Gleichzeitig wurde das Thema Homosexualität in Boygroups totgeschwiegen. Doch diverse Ex-Mitglieder haben sich Jahre später geoutet: Ricky Martin, der bei Menudo dabei war. Lance Bass von *NSYNC. Eloy de Jong von Caught in the Act war sogar eine Zeit lang in einer Beziehung mit Stephen Gateley von Boyzone.

Heute kann er ganz offen sein: Lance Bass (r.) mit seinem Ehemann.
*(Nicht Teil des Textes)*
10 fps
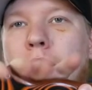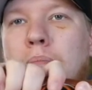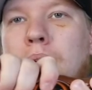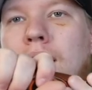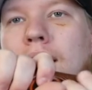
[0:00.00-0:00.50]

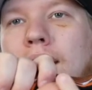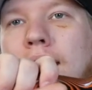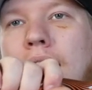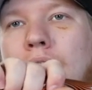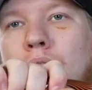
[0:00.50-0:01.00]
But
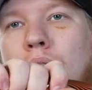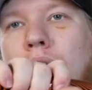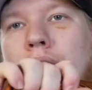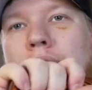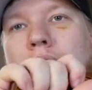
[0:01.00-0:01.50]
that
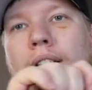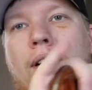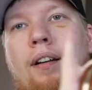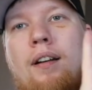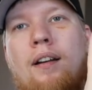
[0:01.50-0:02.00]
corner,
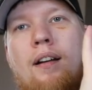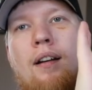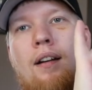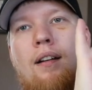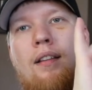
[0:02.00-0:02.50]

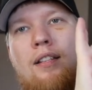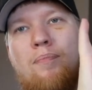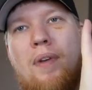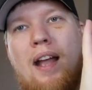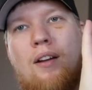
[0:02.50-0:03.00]
this
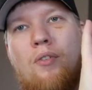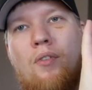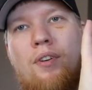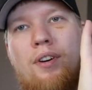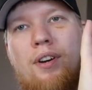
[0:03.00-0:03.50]
back
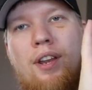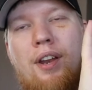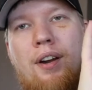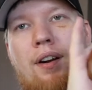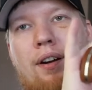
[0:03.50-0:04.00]
corner
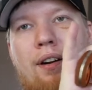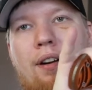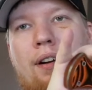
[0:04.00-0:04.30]
here,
Zusammen haben sie zwei Kinder.
Bild: Keystone

Gleichzeitig wurden männliche Fans sofort für schwul gehalten. Erst nachdem die Mitglieder aus ihrem Image ausgebrochen sind, nahm man sie als Musiker ernst und durfte sie auch als Mann gut finden. Das war bei den Beatles so, genau wie bei Robbie Williams, Justin Timberlake und jetzt Harry Styles.

Justin Timberlake ist längst solo erfolgreich.
Bild: Keystone

Boygroups haben ein Ablaufdatum

Irgendwann kommt der Zeitpunkt, an dem jemand aussteigen will. Kein Wunder, hinter den Kulissen sind die Jungs keine Freunde, sondern Geschäftskollegen und die mag man nicht immer. Sobald der Erste geht, dauert es nicht lange, bis alles zusammenbricht. Und wenn die Blase platzt, sind Fans am Boden zerstört.
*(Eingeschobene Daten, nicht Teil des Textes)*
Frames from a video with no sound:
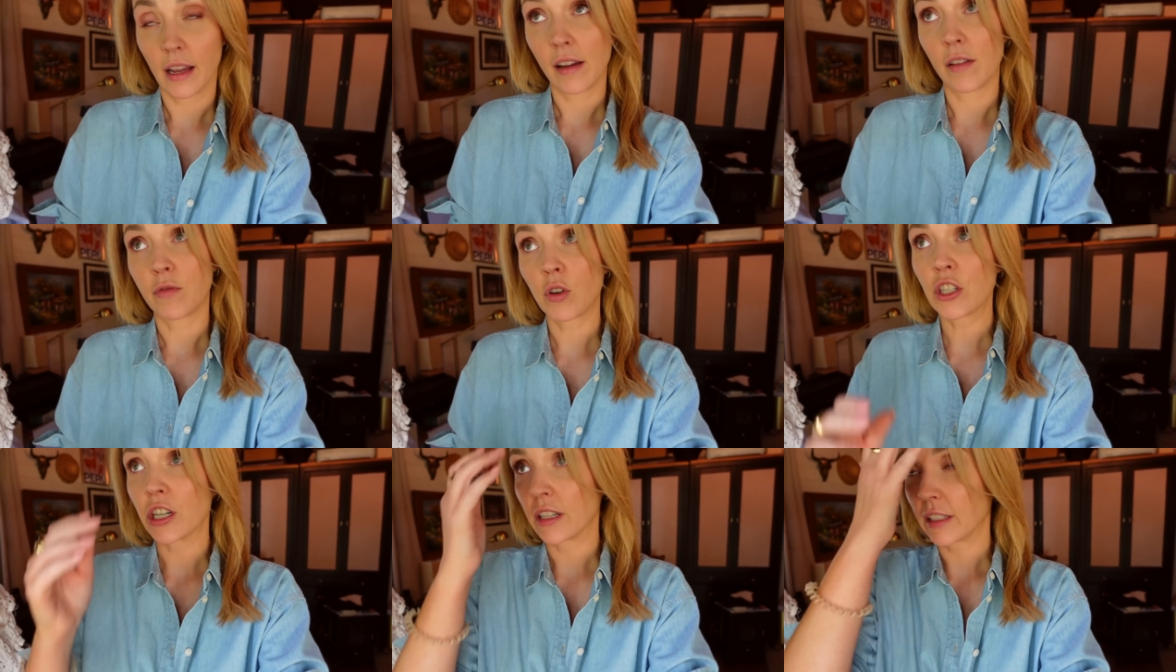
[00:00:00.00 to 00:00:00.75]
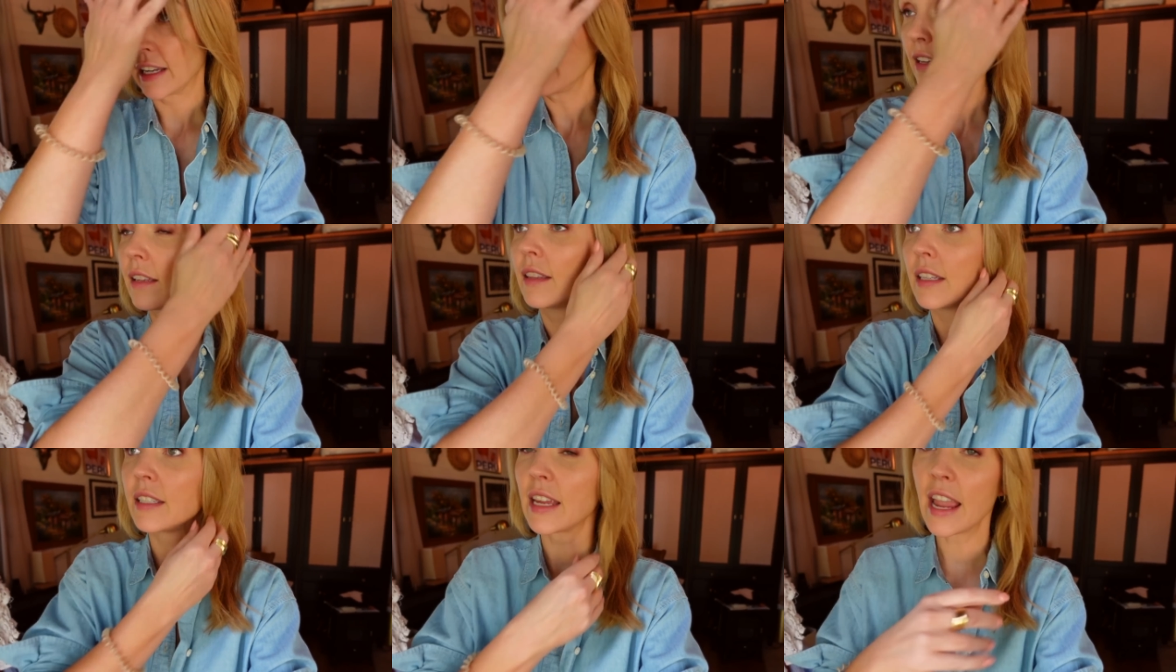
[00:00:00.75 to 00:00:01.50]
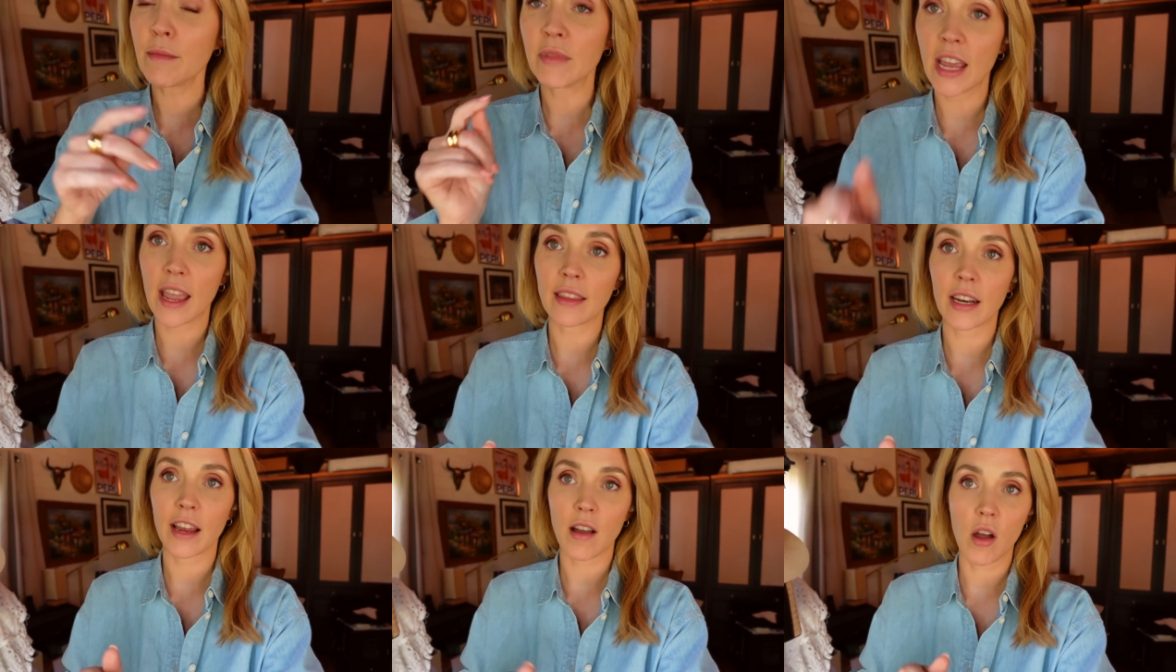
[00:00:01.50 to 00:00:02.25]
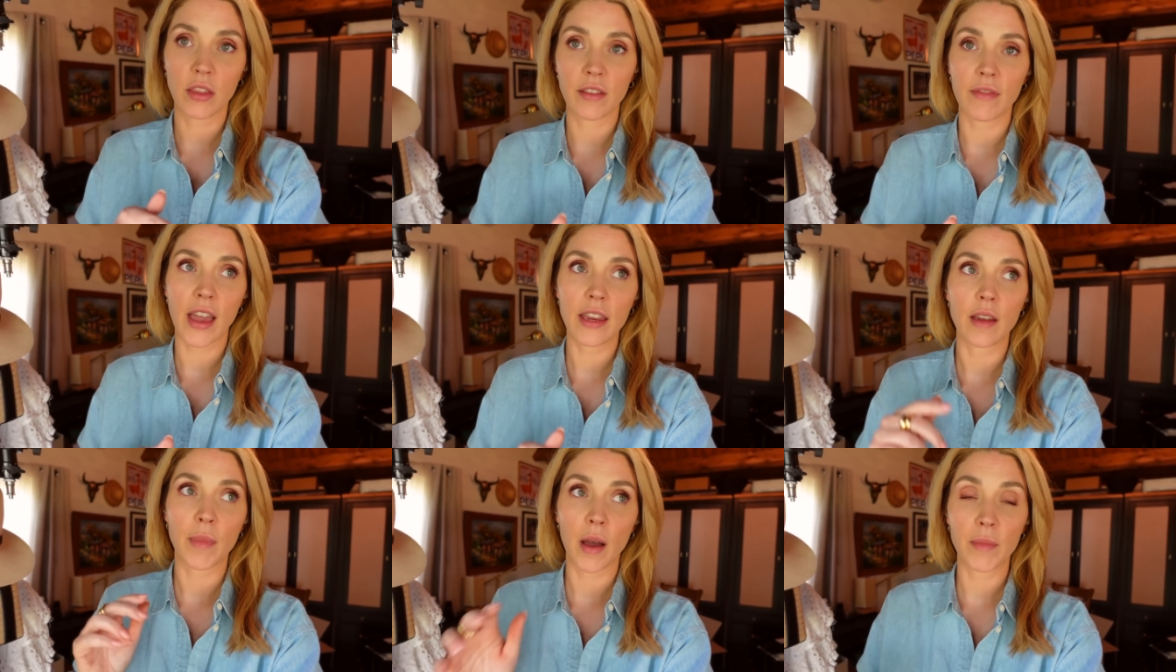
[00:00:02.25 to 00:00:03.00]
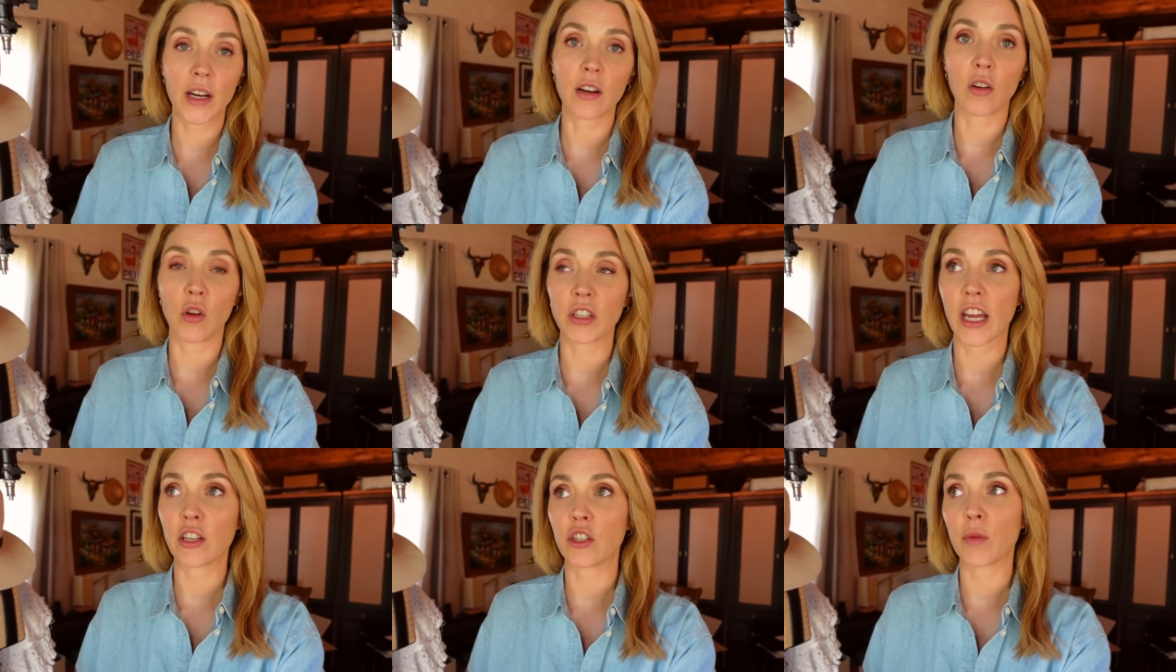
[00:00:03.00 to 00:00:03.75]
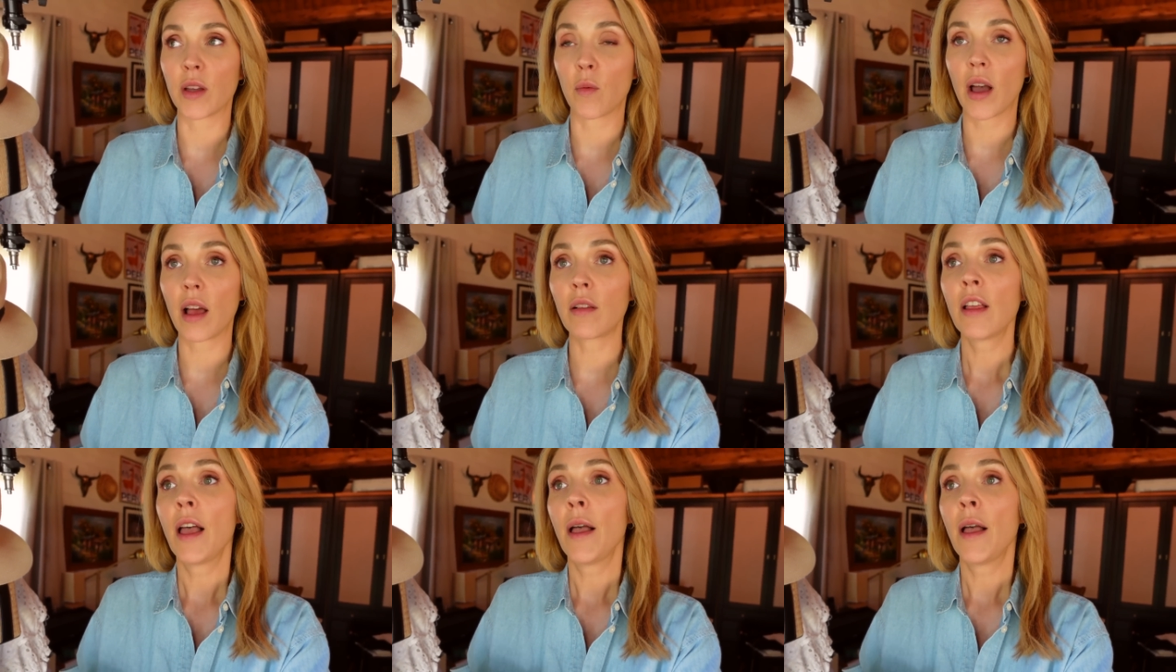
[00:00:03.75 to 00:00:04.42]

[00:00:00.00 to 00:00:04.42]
Unfortunately, the same day that I called the vet about Marigold not doing well,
Die pure Verzweiflung: Fans von Take That weinen bei der Auflösung.
Bild: Keystone

Ich weiss noch, wie Fans heulend auf der Strasse sassen, als Take That 1996 das Ende verkündeten. Telefonseelsorgen mussten eingerichtet werden, weil manche sich das Leben nehmen wollten! Zehn Jahre später gab es plötzlich ein Comeback. Und die Fans waren sofort wieder Feuer und Flamme, Nostalgie sei Dank. Den Backstreet Boys ist das übrigens sehr bewusst. Auch sie haben ein Comeback gewagt - und das erfolgreich. Denn sie haben die Balance gefunden, neue Songs zu machen und doch das Verlangen nach den alten Hits zu befriedigen.

Wir verstehen vielleicht bis heute nicht immer, was Boygroups eigentlich trällern, aber die Songs sind gut gemacht. Auch wenn sie genauso künstlich und strategisch geplant sind wie alles andere an ihnen. So gesehen passen sie perfekt in diese Welt, die ja mehr denn je fake ist.